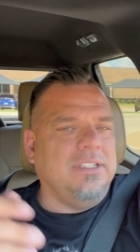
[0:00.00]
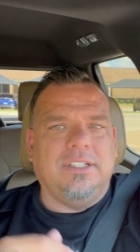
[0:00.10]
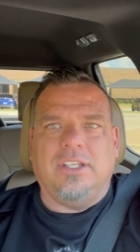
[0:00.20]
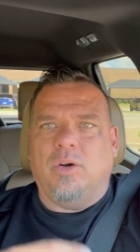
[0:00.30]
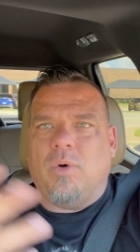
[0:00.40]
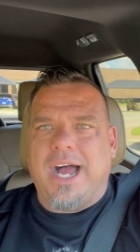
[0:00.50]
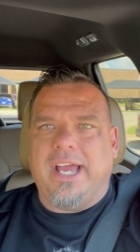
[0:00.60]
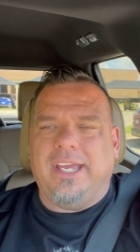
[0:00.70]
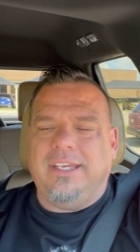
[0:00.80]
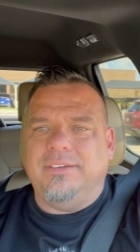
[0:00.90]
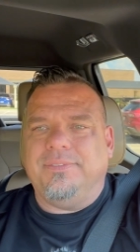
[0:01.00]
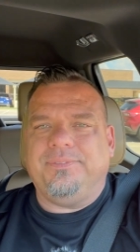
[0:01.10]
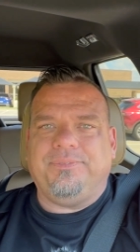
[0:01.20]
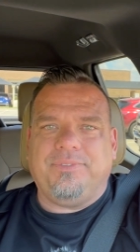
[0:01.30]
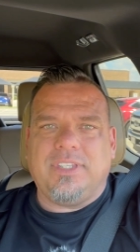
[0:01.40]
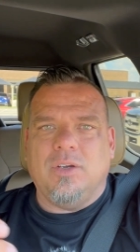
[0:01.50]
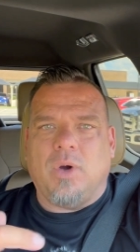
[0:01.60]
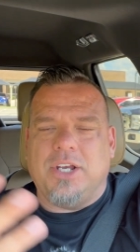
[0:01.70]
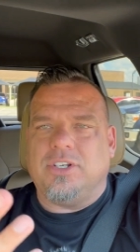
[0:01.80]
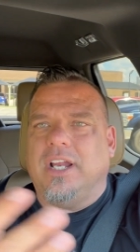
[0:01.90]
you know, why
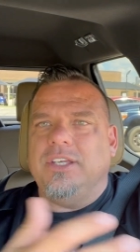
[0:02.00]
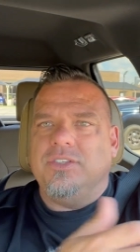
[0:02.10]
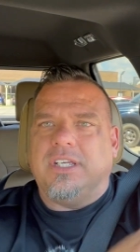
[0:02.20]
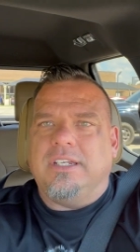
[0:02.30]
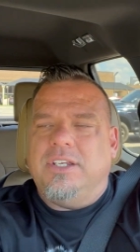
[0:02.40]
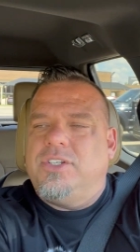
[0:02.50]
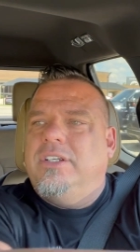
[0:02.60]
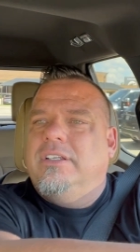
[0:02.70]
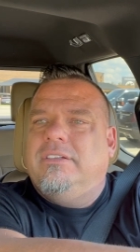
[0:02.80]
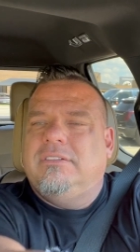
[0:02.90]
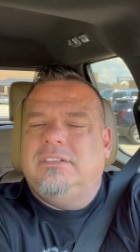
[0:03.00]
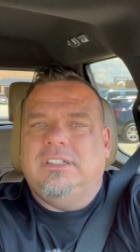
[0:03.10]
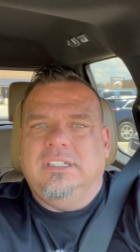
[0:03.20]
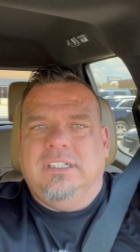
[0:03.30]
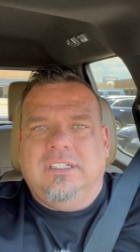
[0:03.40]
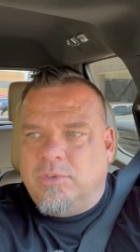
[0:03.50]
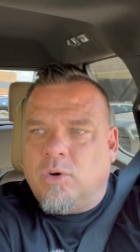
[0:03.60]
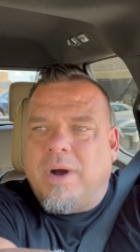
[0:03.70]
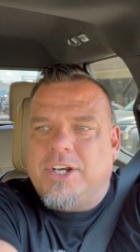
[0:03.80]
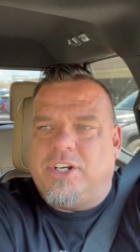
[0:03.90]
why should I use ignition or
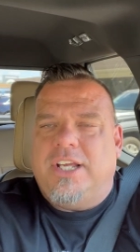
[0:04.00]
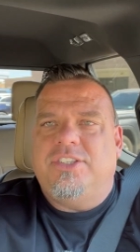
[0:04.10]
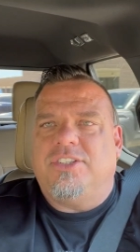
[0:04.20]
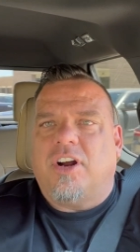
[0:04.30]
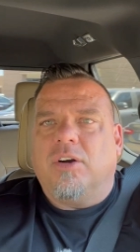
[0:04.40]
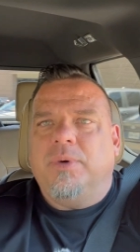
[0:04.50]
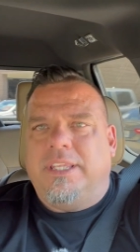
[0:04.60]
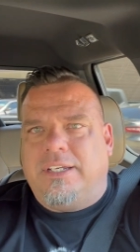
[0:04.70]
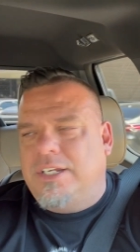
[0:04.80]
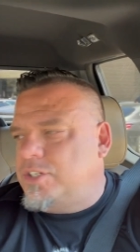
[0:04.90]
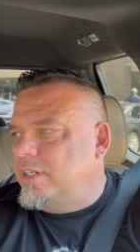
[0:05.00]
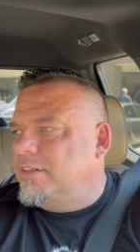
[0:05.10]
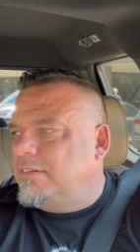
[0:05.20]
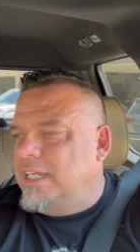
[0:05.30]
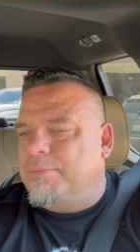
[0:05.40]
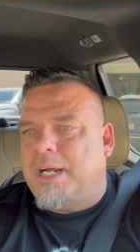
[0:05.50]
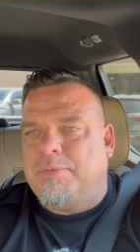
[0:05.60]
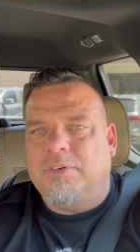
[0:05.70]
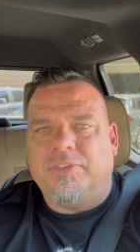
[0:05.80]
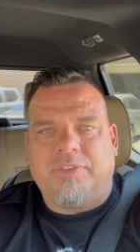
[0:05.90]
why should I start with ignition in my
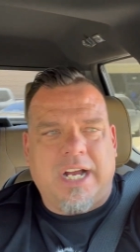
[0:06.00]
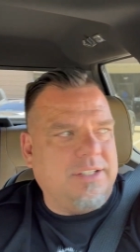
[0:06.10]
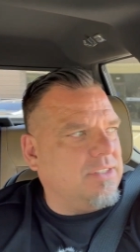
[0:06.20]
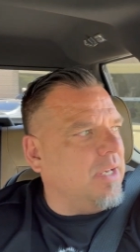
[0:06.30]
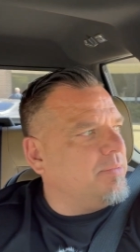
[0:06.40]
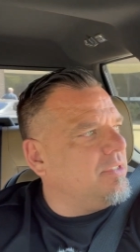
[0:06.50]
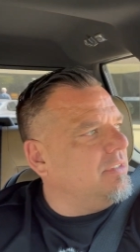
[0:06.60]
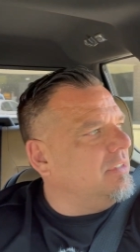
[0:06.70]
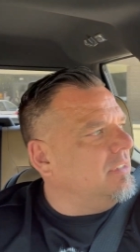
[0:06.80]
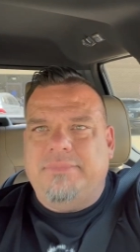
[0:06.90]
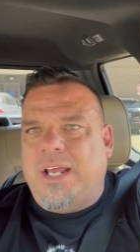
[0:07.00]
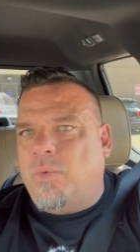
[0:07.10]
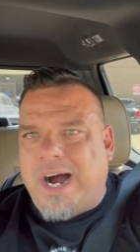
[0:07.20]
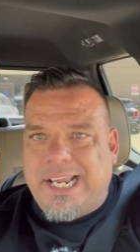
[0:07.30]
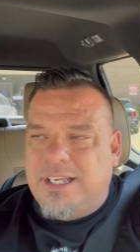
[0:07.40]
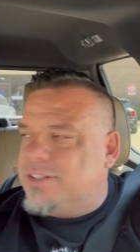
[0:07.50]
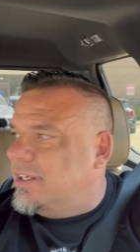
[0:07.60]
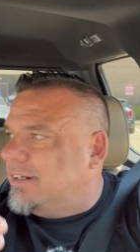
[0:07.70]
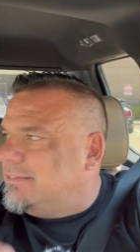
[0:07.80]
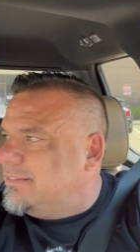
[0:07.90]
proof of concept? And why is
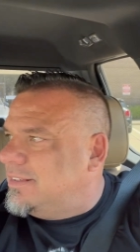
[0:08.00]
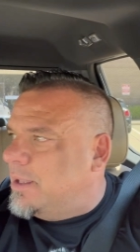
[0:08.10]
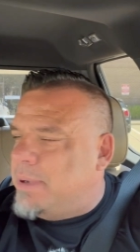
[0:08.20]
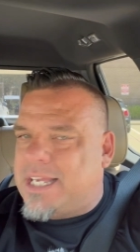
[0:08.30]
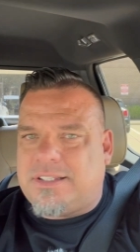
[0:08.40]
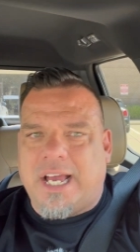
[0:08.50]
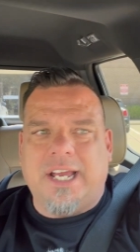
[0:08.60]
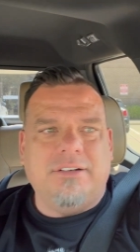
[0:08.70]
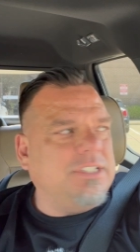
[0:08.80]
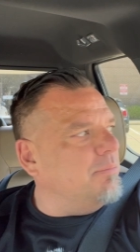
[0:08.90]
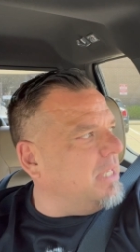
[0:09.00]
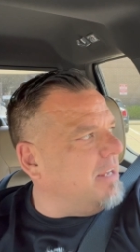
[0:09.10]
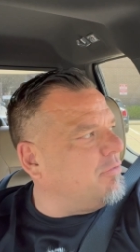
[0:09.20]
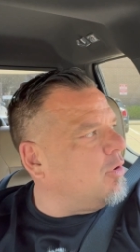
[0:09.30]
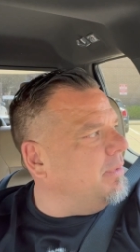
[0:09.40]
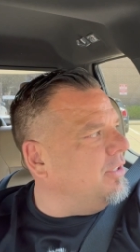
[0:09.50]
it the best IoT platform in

....

Omit every picture while transcribing the records above exactly.

Answer space:
[0:00.00]
[0:00.10]
[0:00.20]
[0:00.30]
[0:00.40]
[0:00.50]
[0:00.60]
[0:00.70]
[0:00.80]
[0:00.90]
[0:01.00]
[0:01.10]
[0:01.20]
[0:01.30]
[0:01.40]
[0:01.50]
[0:01.60]
[0:01.70]
[0:01.80]
[0:01.90]
you know, why
[0:02.00]
[0:02.10]
[0:02.20]
[0:02.30]
[0:02.40]
[0:02.50]
[0:02.60]
[0:02.70]
[0:02.80]
[0:02.90]
[0:03.00]
[0:03.10]
[0:03.20]
[0:03.30]
[0:03.40]
[0:03.50]
[0:03.60]
[0:03.70]
[0:03.80]
[0:03.90]
why should I use ignition or
[0:04.00]
[0:04.10]
[0:04.20]
[0:04.30]
[0:04.40]
[0:04.50]
[0:04.60]
[0:04.70]
[0:04.80]
[0:04.90]
[0:05.00]
[0:05.10]
[0:05.20]
[0:05.30]
[0:05.40]
[0:05.50]
[0:05.60]
[0:05.70]
[0:05.80]
[0:05.90]
why should I start with ignition in my
[0:06.00]
[0:06.10]
[0:06.20]
[0:06.30]
[0:06.40]
[0:06.50]
[0:06.60]
[0:06.70]
[0:06.80]
[0:06.90]
[0:07.00]
[0:07.10]
[0:07.20]
[0:07.30]
[0:07.40]
[0:07.50]
[0:07.60]
[0:07.70]
[0:07.80]
[0:07.90]
proof of concept? And why is
[0:08.00]
[0:08.10]
[0:08.20]
[0:08.30]
[0:08.40]
[0:08.50]
[0:08.60]
[0:08.70]
[0:08.80]
[0:08.90]
[0:09.00]
[0:09.10]
[0:09.20]
[0:09.30]
[0:09.40]
[0:09.50]
it the best IoT platform in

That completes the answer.